Creating Safer, More Eco-Friendly Petrochemical Plants
Researchers at Texas A&M University have recently developed a more comprehensive mathematical framework that can help engineers at petrochemical plants to not only reduce production costs and increase economic gain, but also make these factories safer and more environmentally friendly.
The researchers said their new algorithm is a one-stop solution that can assist engineers in selecting the most optimal design for chemical processing units within their operating plants.
“The novelty of our algorithm is that it provides a sophisticated decision-making tool that can be used by project engineers to decide between competing designs for their chemical processing units,” said Prerna Jain, who worked in the Mary Kay O’Connor Process Safety Center as a graduate student at Texas A&M and is currently an engineer at an oil and gas company. “Our tool integrates data from potential equipment hazards, economic data, and more importantly, complex, man-machine interactions to generate a single numerical output.
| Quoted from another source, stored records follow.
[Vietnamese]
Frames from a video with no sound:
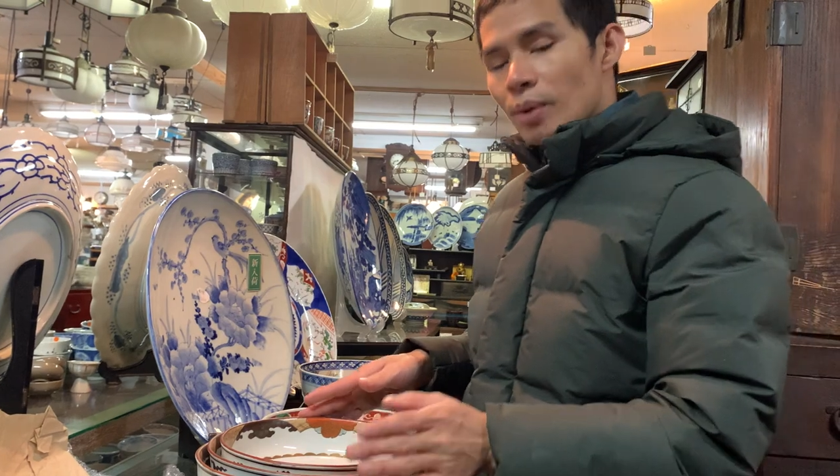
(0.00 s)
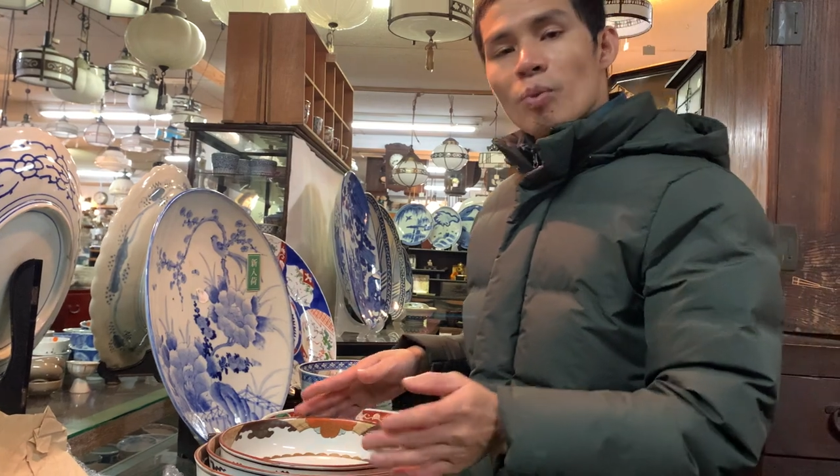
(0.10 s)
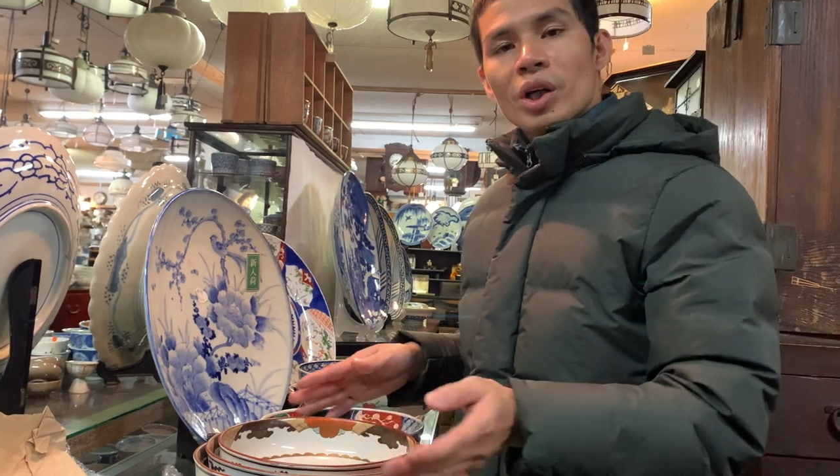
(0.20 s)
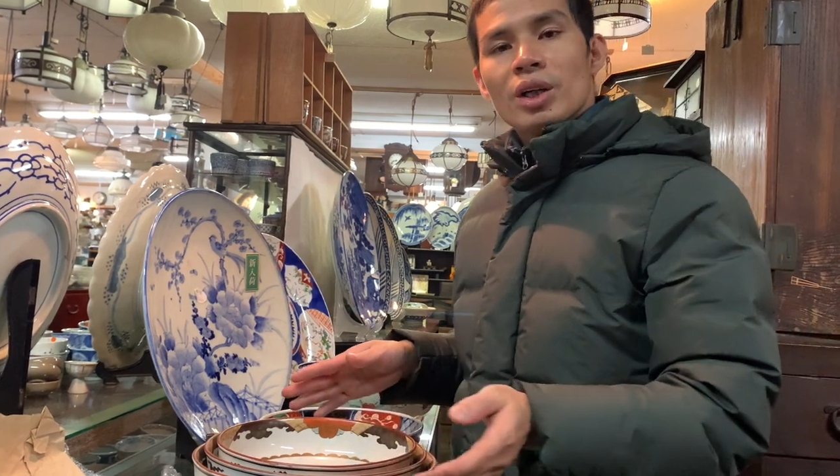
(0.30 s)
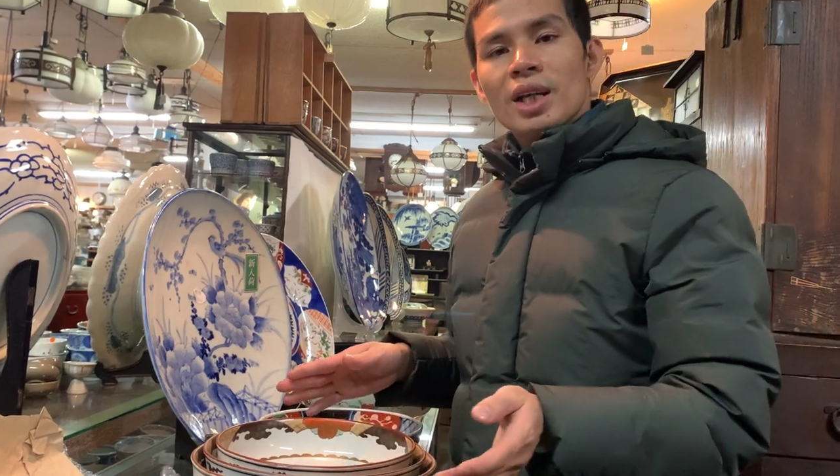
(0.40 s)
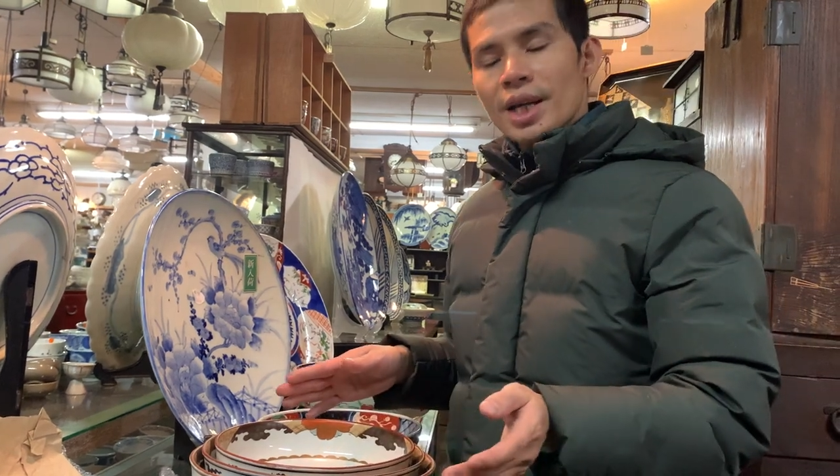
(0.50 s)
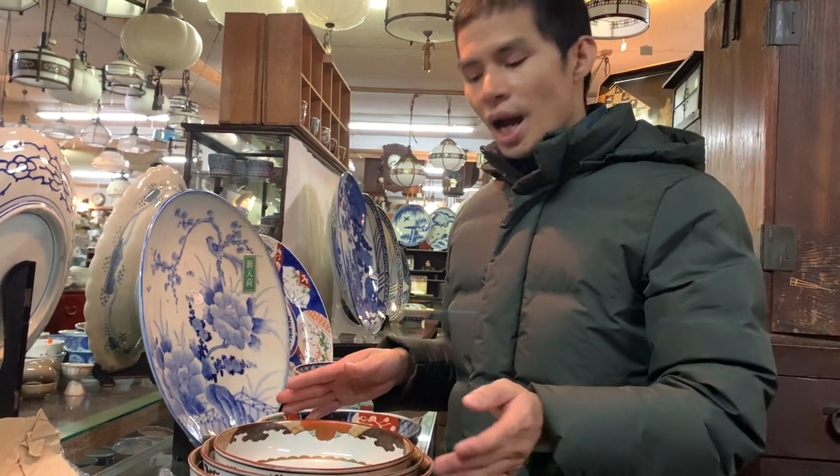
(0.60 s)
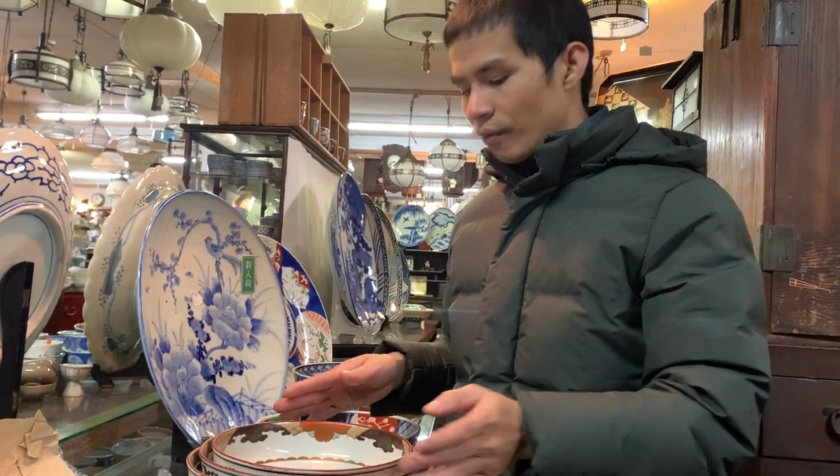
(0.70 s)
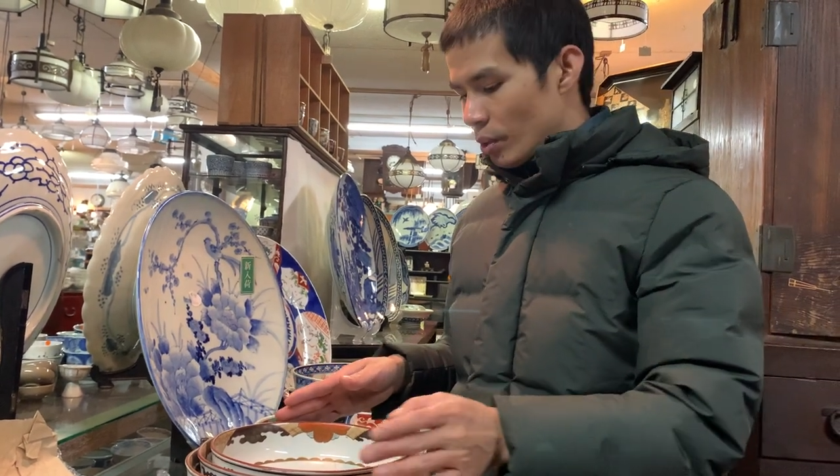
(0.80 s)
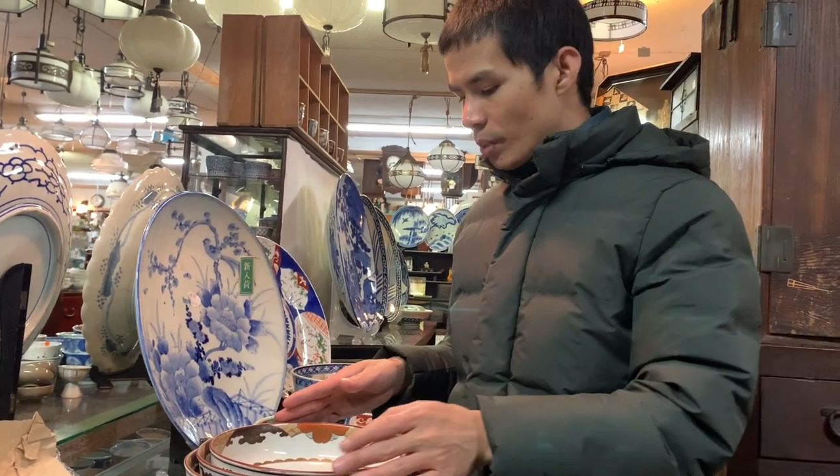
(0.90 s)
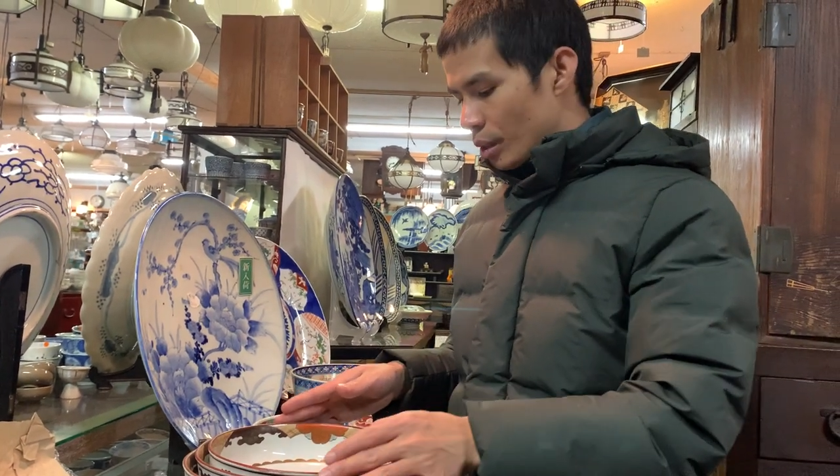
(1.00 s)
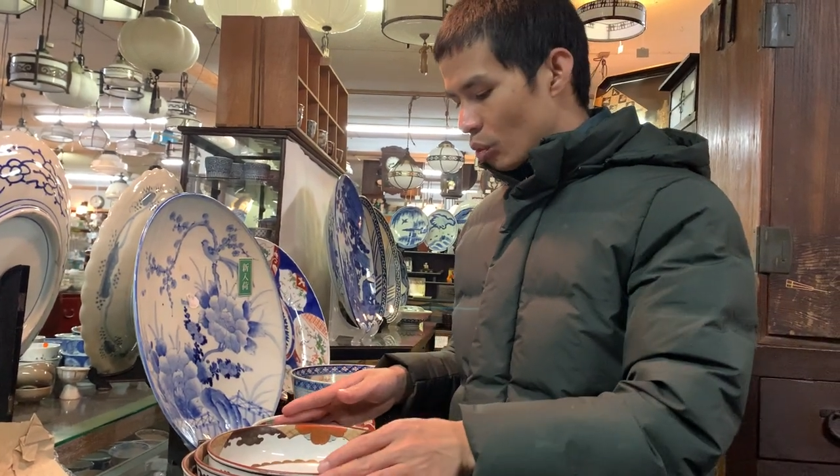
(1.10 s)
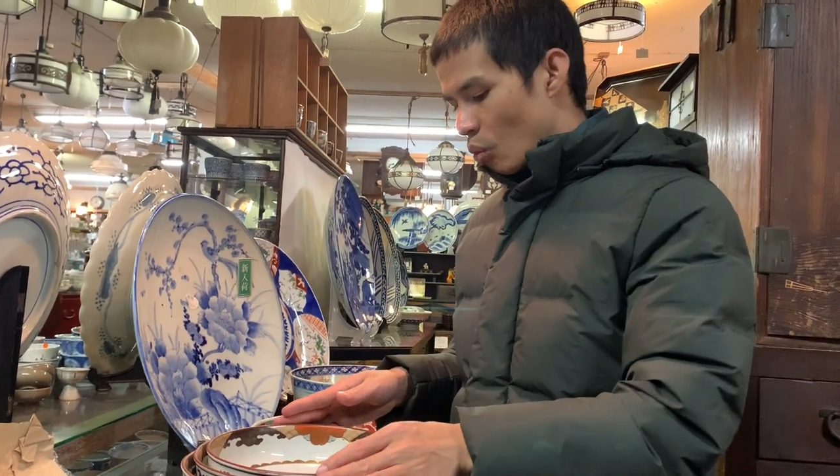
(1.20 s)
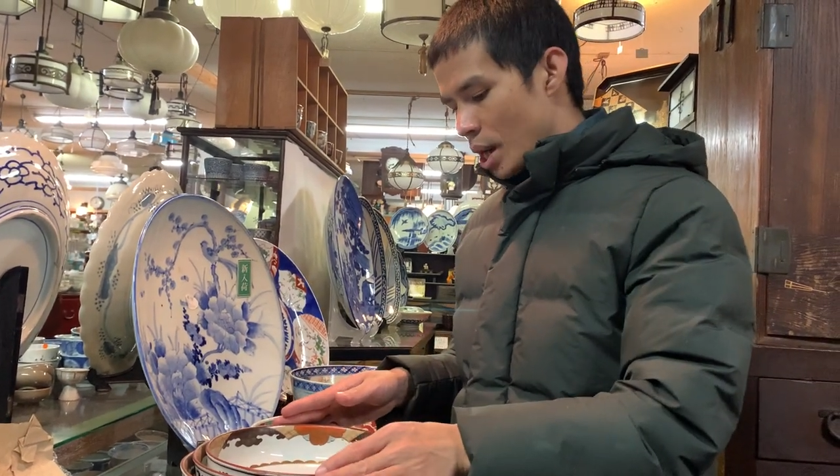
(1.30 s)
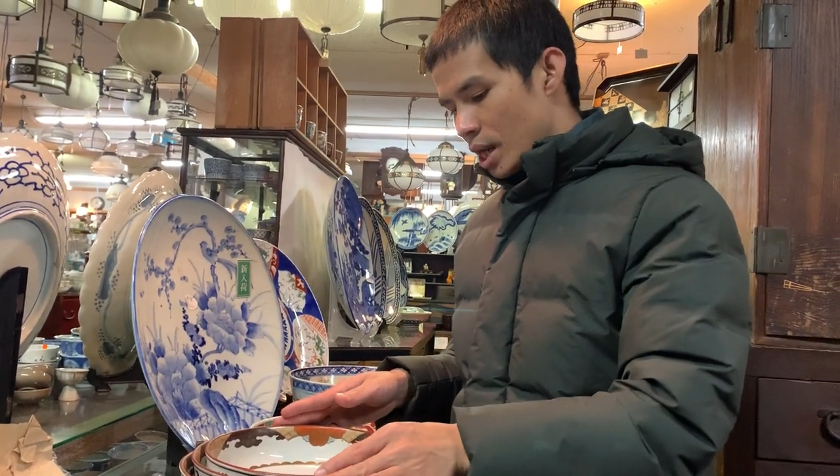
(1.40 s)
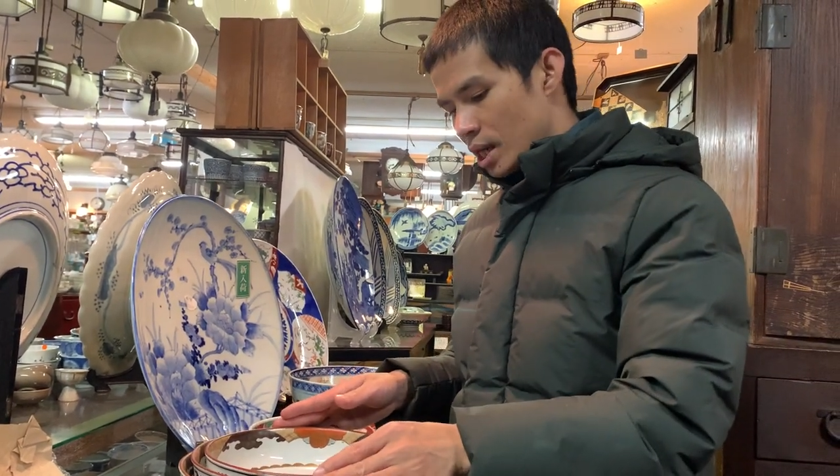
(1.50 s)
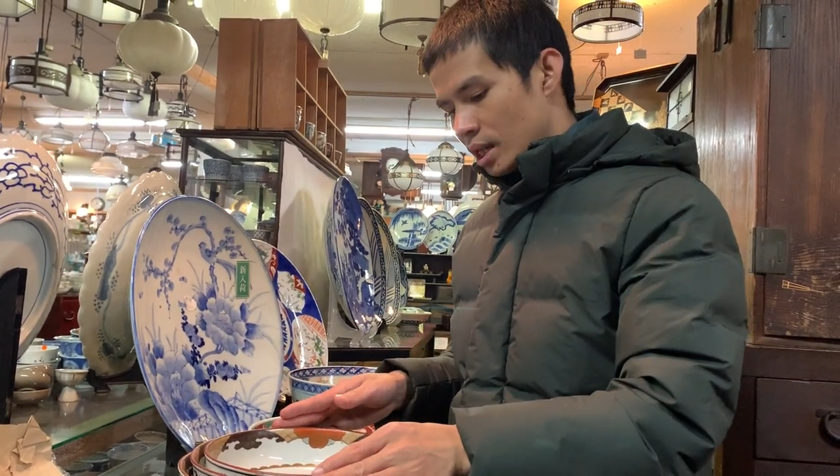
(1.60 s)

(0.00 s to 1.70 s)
mọi người liên hệ với mình qua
This number then points to a design that maximizes profit while still lowering environmental and hazardous impacts.”
An article on the research team’s findings was published in October in ACS Sustainable Chemistry and Engineering.
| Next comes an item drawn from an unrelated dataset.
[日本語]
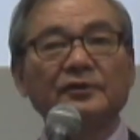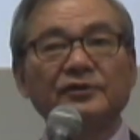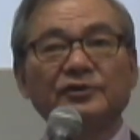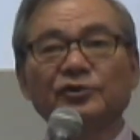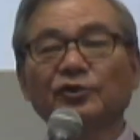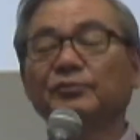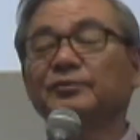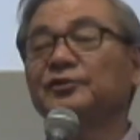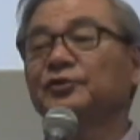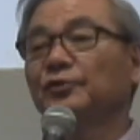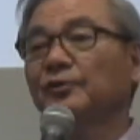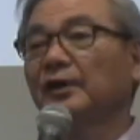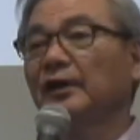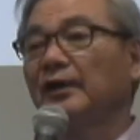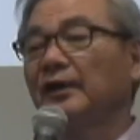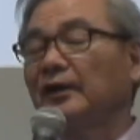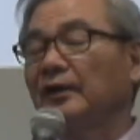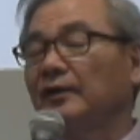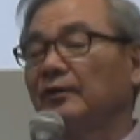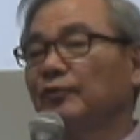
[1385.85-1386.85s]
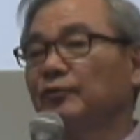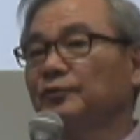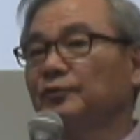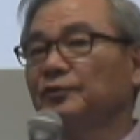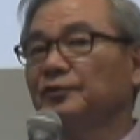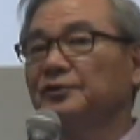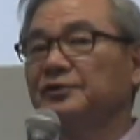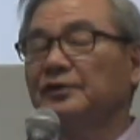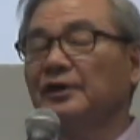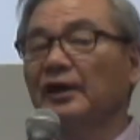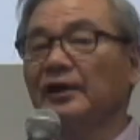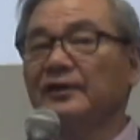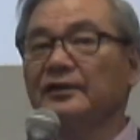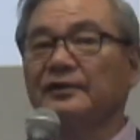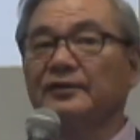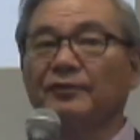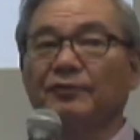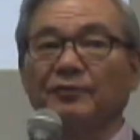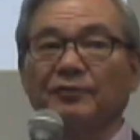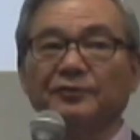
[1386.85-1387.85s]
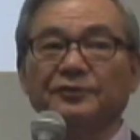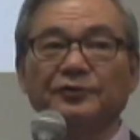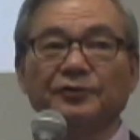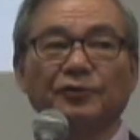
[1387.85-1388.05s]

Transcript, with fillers: 人々がこの光を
Before petroleum-based products are used for everyday purposes, like heating homes or powering-up vehicles, crude oil passes through a series of processing steps for refinement and packaging. However, each processing phase can be designed in a variety of ways using different technologies and a variable amount of manpower. And so, each design may differ vastly in terms of cost, safety, environmental impact and maintenance.
To select one design among many possible options, engineers often resort to a numerical value called the return on investment. This metric, in its simplest version, indicates the financial benefit or profit resulting from a certain initial monetary investment on a given design. However, engineers often use more extensive algorithms that include factors such as environmental impact and worker safety to compute return on investment values.
But Jain noted that even these more complex algorithms have largely overlooked social factors, such as how often operating procedure manuals at a chemical plant are updated or how frequently equipment maintenance is performed. This human element is important to include while computing the return on investment, she said, because faulty man-equipment interactions often underlie chemical plant disasters, like fires and explosions.
Professor Mahmoud El-Halwagi, the Bryan Research and Engineering Chair in the Artie McFerrin Department of Chemical Engineering, pointed out that social and safety factors are typically considered after major design decisions regarding the chemical plant have been made.
“At this stage, key design components are already finalized, and it becomes rather difficult to make substantial design modifications,” he said.
To address these deficits, Jain and her team developed an even more elaborate mathematical framework that could be implemented when designing chemical processing units. Furthermore, their algorithm now included man-machine interactions.
In the new algorithm, they plugged in a quantity called resilience, or the ability of a chemical plant to recover from a stressed state.
“Just as a rubber band can only be stretched to its elastic limit before it breaks, chemical plants, if used to their maximum capacity and without safety measures in place, can degrade, leading to catastrophes,” Jain said. “By incorporating resilience into our algorithm, we wanted to include the complex interactions between man and technology that can affect resilience and, by extension, the estimation of the return of investment.”
Once the algorithm was fully developed, the researchers used it to compare different designs of gas compressor systems frequently used in chemical plants. In particular, they contrasted the value of the return on investment for a compression system existing in a chemical plant with five other hypothetical designs.
Jain and her colleagues found that after taking social factors into account, the most promising compressor system design was not the one that was already in the existing plant, but the one that the researchers had created.
Jain noted that their observations indicate the feasibility of using their algorithm to evaluate new process design ideas that exist in theory but haven’t been put to the test in an existing plant.
“There is often a hesitation in the energy industry to invest in a new process design if it hasn’t been evaluated yet,” Jain said. “With our algorithm, we now have the ability to brainstorm ideas for new process designs and test them virtually, without really needing them to be physically set up and running. Moreover, we can feed the algorithm with numbers corresponding to different social factors pertaining to chemical plants. In the process, we might stumble upon a new, better design that is safer for workers and kinder to the environment.”
Other contributors to the research included Kariana Mareno-Sader Tenorio from the Department of Chemical Engineering, University of Cartagena, Colombia; Luis Carlos Ballestas from Ecopetrol SA, Columbia; and M. Sam Mannan from the chemical engineering department and executive director of the Mary Kay O’Connor Process Safety Center at Texas A&M.
This work was supported by funds from the Mary Kay O’Connor Process Safety Center.